> Problem to solve:
In the records below, repeat word for word only the lines starting at the one that contains "[00:00:01.67]" and ending at the one that contains "[00:00:04.73]", pictures excluded.

====== Data supplied ======

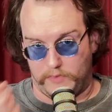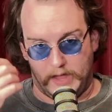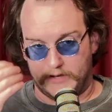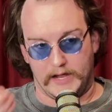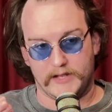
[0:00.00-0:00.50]

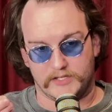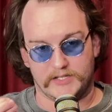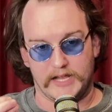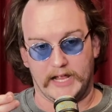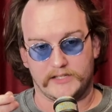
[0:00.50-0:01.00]
good.
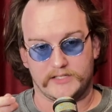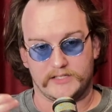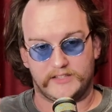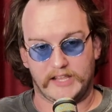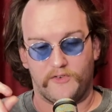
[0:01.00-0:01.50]

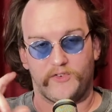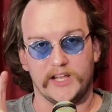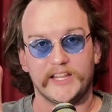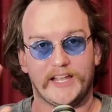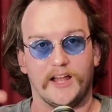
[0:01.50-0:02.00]
They're
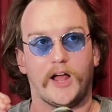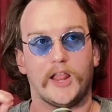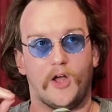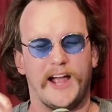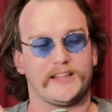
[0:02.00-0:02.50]
really, I
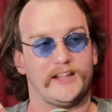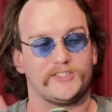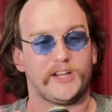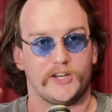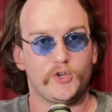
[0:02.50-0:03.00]
like that.
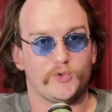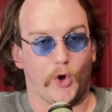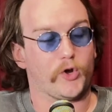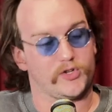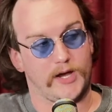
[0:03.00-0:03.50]
It's like a new
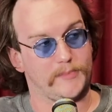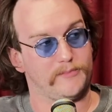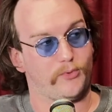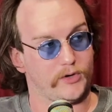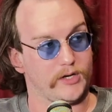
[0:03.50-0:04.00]
token type they brought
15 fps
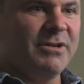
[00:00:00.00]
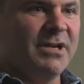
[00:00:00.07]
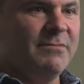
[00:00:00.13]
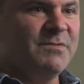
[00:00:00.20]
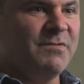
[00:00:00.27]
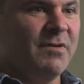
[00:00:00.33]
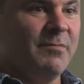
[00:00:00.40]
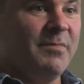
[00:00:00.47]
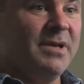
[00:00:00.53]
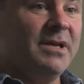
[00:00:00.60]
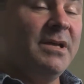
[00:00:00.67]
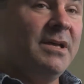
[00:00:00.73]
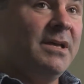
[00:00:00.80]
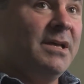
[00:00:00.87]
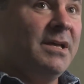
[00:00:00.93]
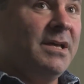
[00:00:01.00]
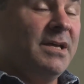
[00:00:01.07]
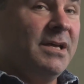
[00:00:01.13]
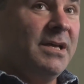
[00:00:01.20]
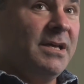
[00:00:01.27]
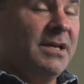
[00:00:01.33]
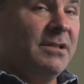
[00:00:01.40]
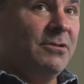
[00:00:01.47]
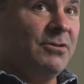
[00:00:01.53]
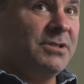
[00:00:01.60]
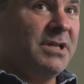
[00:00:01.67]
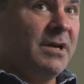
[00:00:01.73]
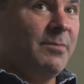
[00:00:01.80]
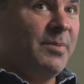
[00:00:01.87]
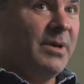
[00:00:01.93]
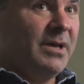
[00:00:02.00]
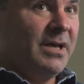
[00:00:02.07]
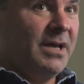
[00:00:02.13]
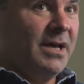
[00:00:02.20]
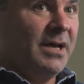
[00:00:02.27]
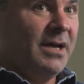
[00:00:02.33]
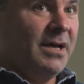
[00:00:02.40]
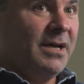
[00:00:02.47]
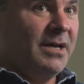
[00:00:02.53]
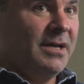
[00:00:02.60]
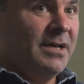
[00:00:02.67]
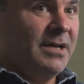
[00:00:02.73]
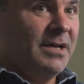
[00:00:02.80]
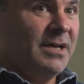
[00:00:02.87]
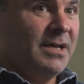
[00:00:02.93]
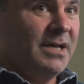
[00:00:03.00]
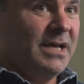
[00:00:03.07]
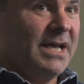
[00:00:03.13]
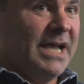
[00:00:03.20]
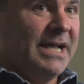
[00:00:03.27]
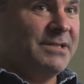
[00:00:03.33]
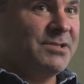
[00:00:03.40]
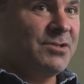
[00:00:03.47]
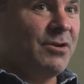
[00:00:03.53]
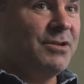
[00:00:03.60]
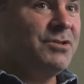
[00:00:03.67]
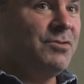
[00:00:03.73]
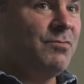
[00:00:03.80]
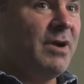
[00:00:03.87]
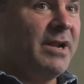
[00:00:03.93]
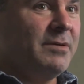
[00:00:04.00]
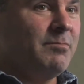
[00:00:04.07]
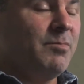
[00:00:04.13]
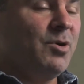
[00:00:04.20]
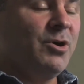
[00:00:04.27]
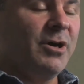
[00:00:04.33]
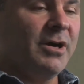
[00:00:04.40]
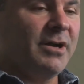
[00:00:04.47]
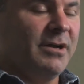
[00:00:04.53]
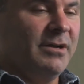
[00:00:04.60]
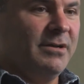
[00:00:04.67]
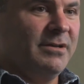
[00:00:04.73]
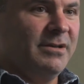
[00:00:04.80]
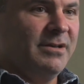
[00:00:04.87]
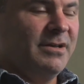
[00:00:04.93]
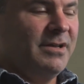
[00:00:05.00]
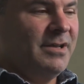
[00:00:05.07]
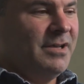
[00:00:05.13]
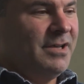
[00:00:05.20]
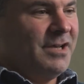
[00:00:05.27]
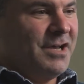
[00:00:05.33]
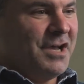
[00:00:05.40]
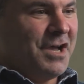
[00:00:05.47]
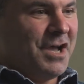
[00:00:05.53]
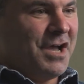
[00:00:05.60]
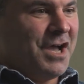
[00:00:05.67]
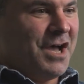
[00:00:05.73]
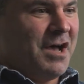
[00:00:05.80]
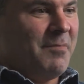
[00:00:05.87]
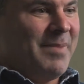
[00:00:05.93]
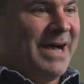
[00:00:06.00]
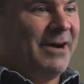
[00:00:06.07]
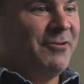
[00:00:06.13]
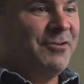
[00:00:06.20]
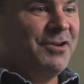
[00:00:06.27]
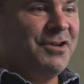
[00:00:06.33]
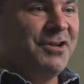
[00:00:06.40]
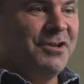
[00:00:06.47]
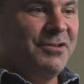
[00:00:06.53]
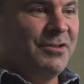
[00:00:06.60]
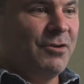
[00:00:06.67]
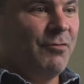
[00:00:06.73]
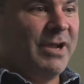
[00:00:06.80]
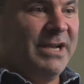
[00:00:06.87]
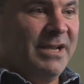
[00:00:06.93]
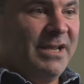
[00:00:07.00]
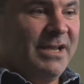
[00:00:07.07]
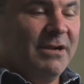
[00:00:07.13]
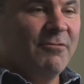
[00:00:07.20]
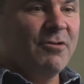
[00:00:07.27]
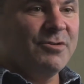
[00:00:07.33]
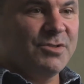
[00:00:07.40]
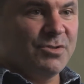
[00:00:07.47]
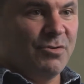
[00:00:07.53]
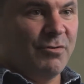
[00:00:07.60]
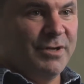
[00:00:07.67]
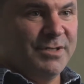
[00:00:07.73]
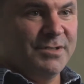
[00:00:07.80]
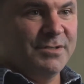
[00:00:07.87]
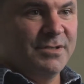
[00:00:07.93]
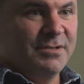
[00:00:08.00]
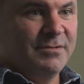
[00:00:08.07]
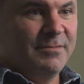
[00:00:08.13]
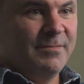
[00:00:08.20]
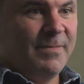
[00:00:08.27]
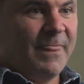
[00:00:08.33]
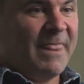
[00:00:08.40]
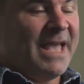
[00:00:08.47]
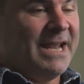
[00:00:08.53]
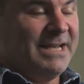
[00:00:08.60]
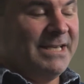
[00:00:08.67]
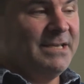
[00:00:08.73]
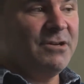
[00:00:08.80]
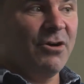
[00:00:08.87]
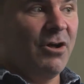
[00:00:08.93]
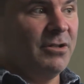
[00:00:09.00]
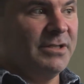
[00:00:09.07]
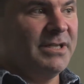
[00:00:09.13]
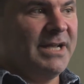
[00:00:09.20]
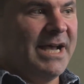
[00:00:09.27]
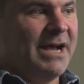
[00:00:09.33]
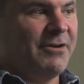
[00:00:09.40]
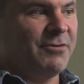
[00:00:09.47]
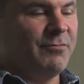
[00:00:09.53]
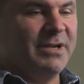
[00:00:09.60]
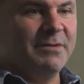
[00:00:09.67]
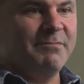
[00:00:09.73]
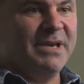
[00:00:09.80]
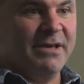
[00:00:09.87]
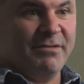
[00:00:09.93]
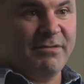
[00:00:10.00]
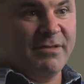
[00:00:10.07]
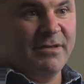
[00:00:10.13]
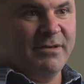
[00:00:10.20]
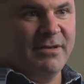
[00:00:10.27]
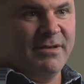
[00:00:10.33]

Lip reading: it comes from. Looked up and started to write a book about the great hero stories, and he called it How to Read a Myth.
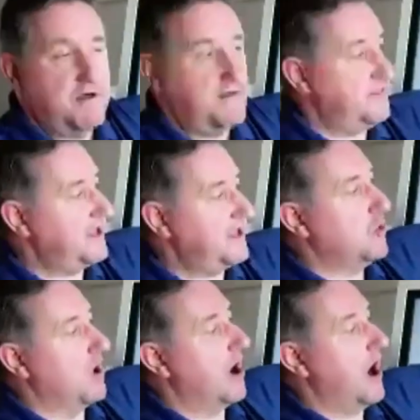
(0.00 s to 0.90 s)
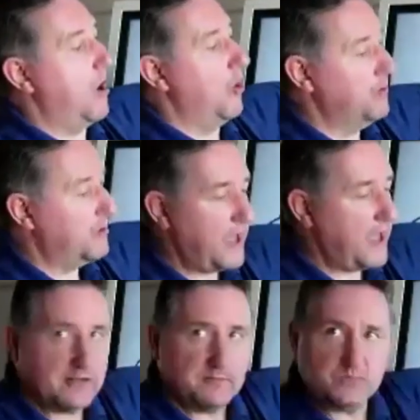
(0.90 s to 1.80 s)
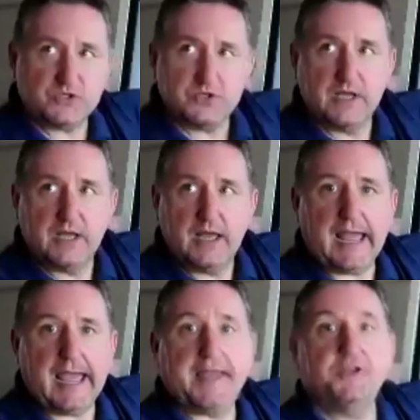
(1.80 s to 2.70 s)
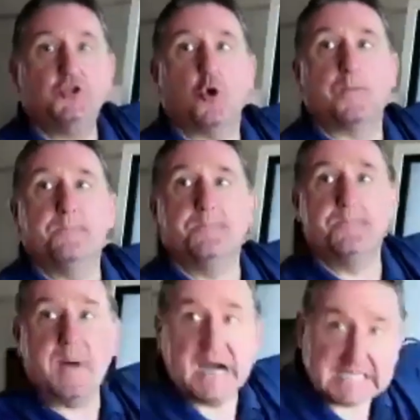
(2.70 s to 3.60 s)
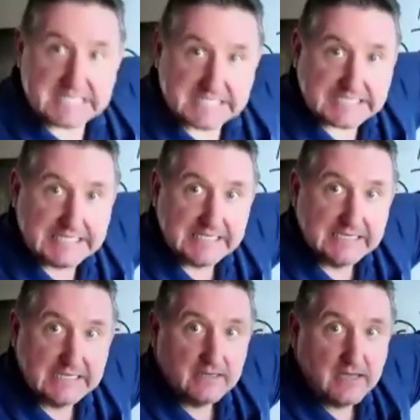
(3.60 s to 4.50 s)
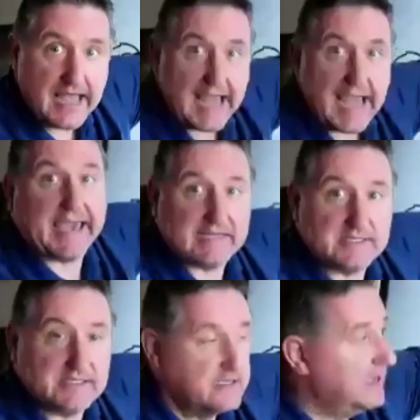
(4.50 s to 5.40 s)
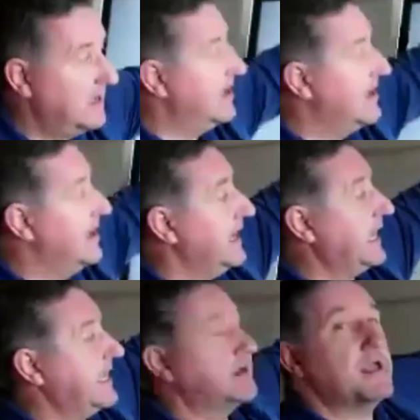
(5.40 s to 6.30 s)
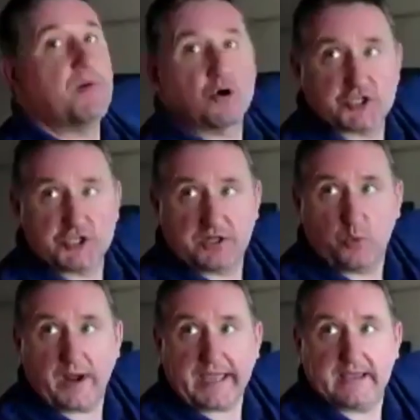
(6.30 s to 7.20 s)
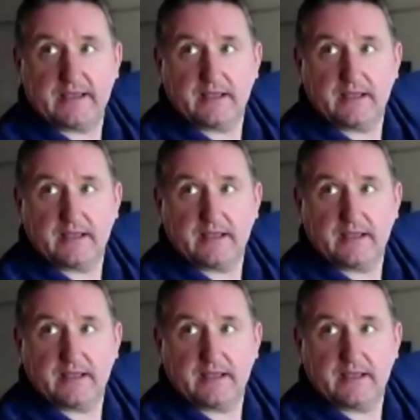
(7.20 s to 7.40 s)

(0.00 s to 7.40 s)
then you are overwhelmed and you must act in an emotional way.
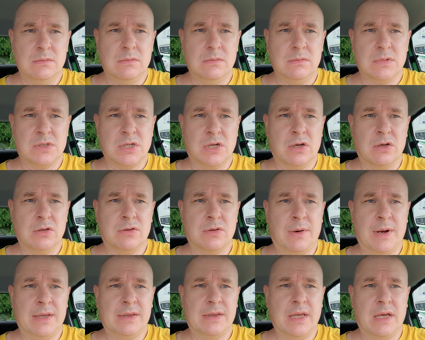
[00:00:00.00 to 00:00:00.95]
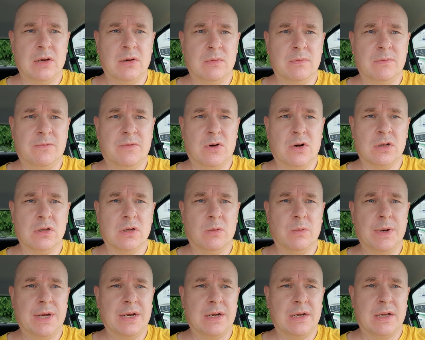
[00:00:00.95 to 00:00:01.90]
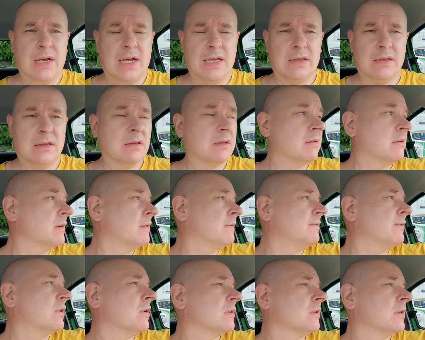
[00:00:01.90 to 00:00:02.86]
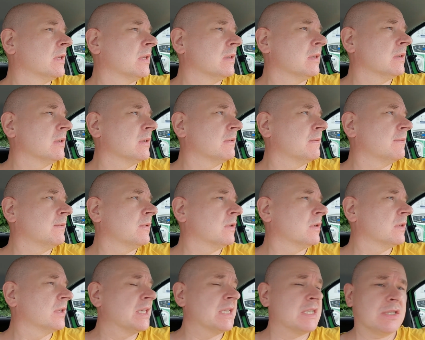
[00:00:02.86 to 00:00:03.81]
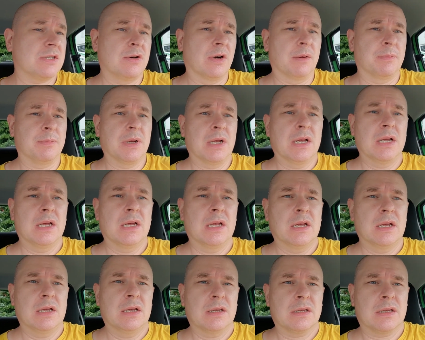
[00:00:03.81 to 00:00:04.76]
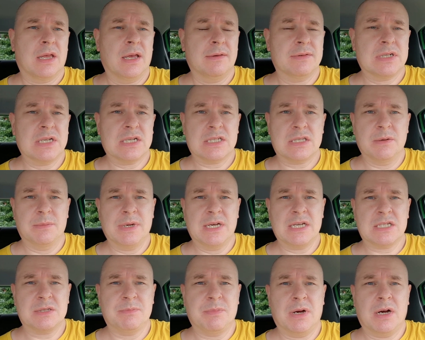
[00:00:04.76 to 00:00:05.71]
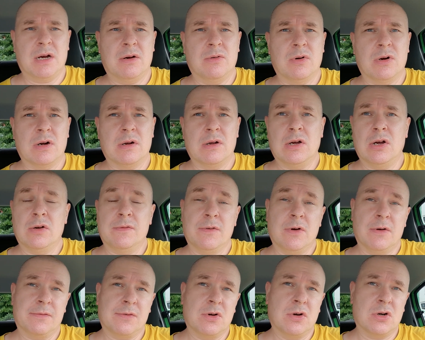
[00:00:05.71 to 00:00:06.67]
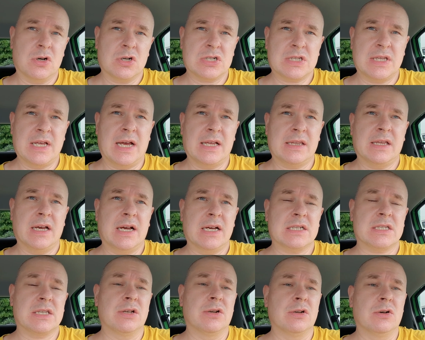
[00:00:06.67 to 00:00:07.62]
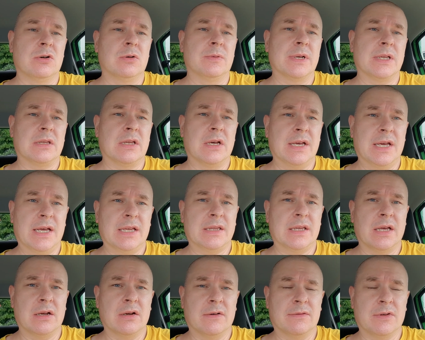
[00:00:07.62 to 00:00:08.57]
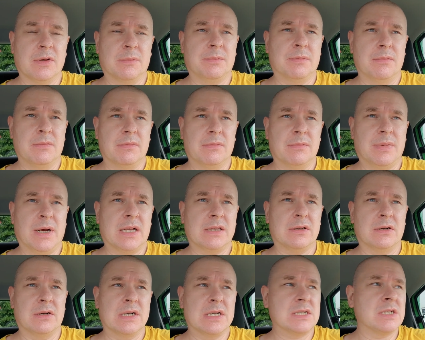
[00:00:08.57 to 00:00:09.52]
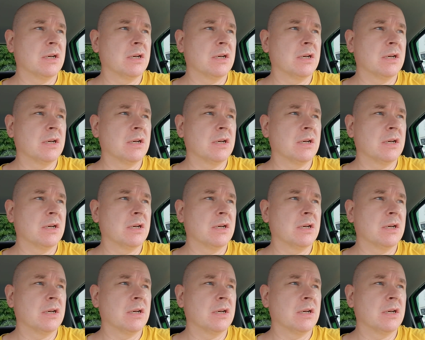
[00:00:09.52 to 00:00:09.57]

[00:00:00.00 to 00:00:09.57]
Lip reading: So tritium for the win for this trip. Gives us the best power. Of course that has to do with the heating of the battery.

======

> Answer for the task:
[00:00:01.67]
[00:00:01.73]
[00:00:01.80]
[00:00:01.87]
[00:00:01.93]
[00:00:02.00]
[00:00:02.07]
[00:00:02.13]
[00:00:02.20]
[00:00:02.27]
[00:00:02.33]
[00:00:02.40]
[00:00:02.47]
[00:00:02.53]
[00:00:02.60]
[00:00:02.67]
[00:00:02.73]
[00:00:02.80]
[00:00:02.87]
[00:00:02.93]
[00:00:03.00]
[00:00:03.07]
[00:00:03.13]
[00:00:03.20]
[00:00:03.27]
[00:00:03.33]
[00:00:03.40]
[00:00:03.47]
[00:00:03.53]
[00:00:03.60]
[00:00:03.67]
[00:00:03.73]
[00:00:03.80]
[00:00:03.87]
[00:00:03.93]
[00:00:04.00]
[00:00:04.07]
[00:00:04.13]
[00:00:04.20]
[00:00:04.27]
[00:00:04.33]
[00:00:04.40]
[00:00:04.47]
[00:00:04.53]
[00:00:04.60]
[00:00:04.67]
[00:00:04.73]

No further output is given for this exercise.